Search code examples
dataframescaladictionaryapache-spark

Update Spark dataframe column names based on Map type key value pairs


I have a spark dataframe df. I need to update Spark dataframe column names based on Map type key value pairs.

 df.show()

   | col1|col2 |col3|
   |  2  |  Ive|1989|
   |Tom  | null|1981|
   |  4  | John|1991|

 Map_value = (col1 -> id, col2 -> name, col3 -> year)

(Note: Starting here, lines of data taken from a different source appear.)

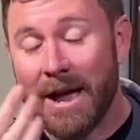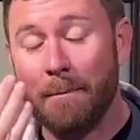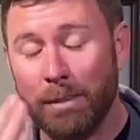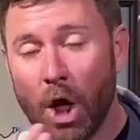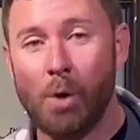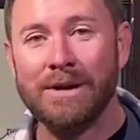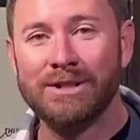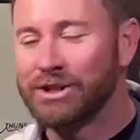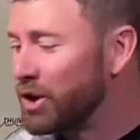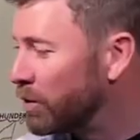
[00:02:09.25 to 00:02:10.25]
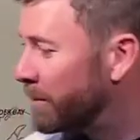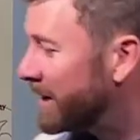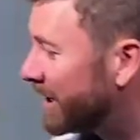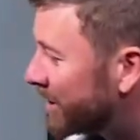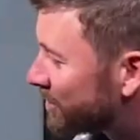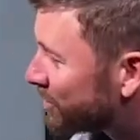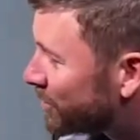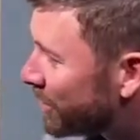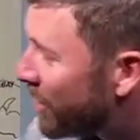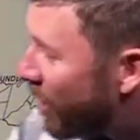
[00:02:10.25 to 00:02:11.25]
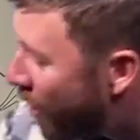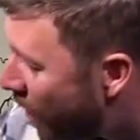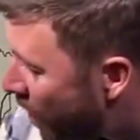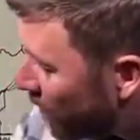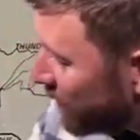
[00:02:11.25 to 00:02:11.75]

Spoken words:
Blowing snow will be a concern in all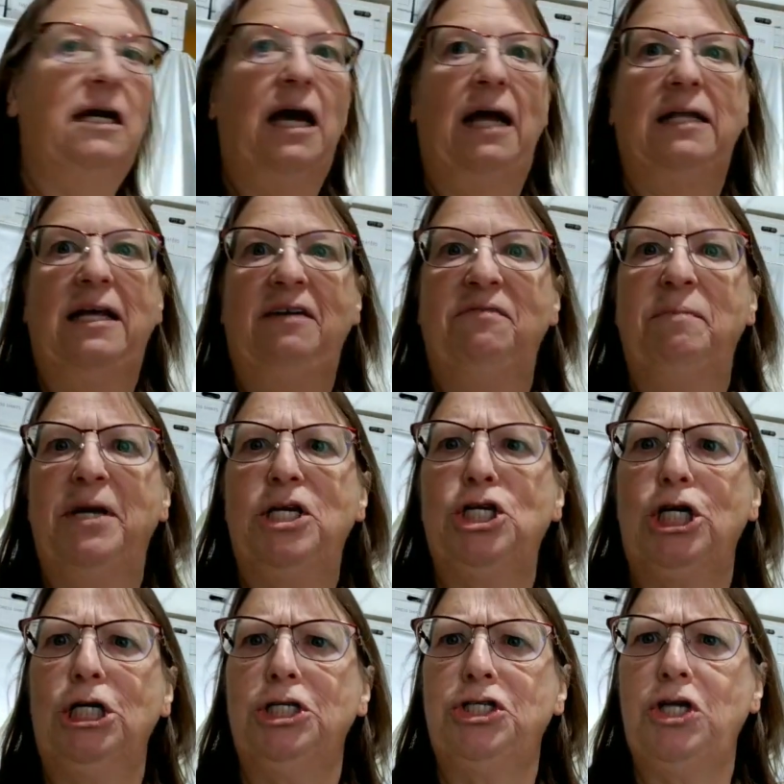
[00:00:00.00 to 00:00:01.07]
I left my
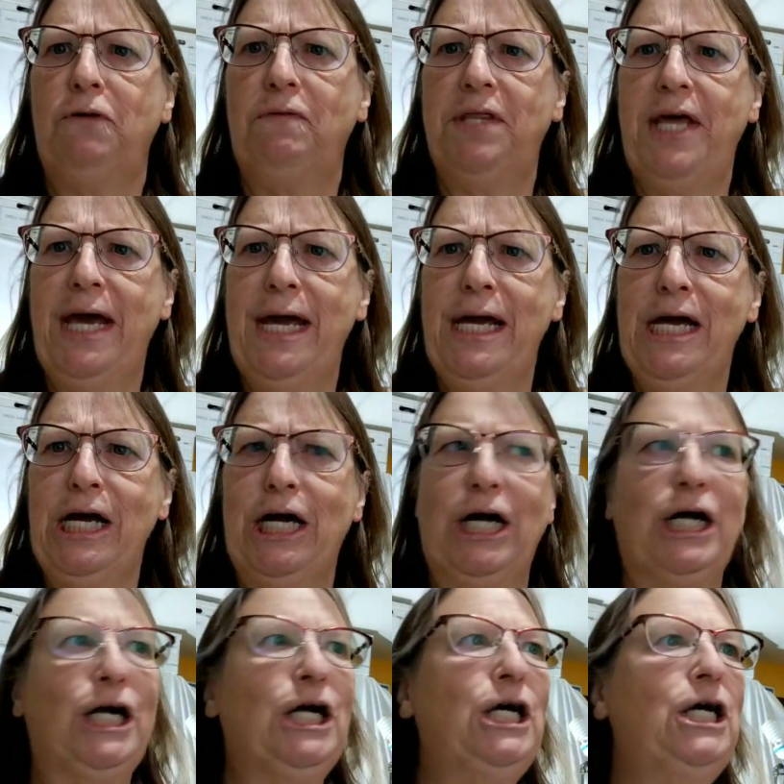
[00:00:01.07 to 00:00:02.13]
shirts over there.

Need help. I am not sure how to proceed

Expected output:

   | id  | name|year|
   |  2  |  Ive|1989|
   |Tom  | null|1981|
   |  4  | John|1991|
  

Solution

  • Given:

    case class ColData(col1: String, col2: String, col3: Int)
    

    defined at a top level:

        val sourceSeq = Seq(
          ColData("2", "Ive", 1989),
          ColData("Tom", null, 1981),
          ColData("4", "John", 1991),
        )
    
        import sparkSession.implicits._
    
        def mapFields[T](ds: Dataset[T], fieldNameMap: Map[String, String]): DataFrame = {
          // make sure the fields are present - note this is not a free operation
          val fieldNames = ds.schema.fieldNames.toSet
          val newNames = fieldNameMap.filterKeys(fieldNames).map{ 
            case (oldFieldName, newFieldName) => col(oldFieldName).as(newFieldName)
          }.toSeq
          
          ds.select(newNames: _*)
        }
    
        val newNames = mapFields(sourceSeq.toDS(), Map("col1" -> "id", "col2" -> "name", "col3" -> "year", "not a field" -> "field"))
    
        newNames.show()
    

    yielding:

    +---+----+----+
    | id|name|year|
    +---+----+----+
    |  2| Ive|1989|
    |Tom|null|1981|
    |  4|John|1991|
    +---+----+----+
    

    Note:

    The fieldNames check uses ds.schema, which can be very expensive so prefer to use known fields instead of .schema. Using withColumn or withColumn renamed over lots of fields can severely impact performance as not all the projections are actually removed in generated code, prefer to keep the number of projections low where possible.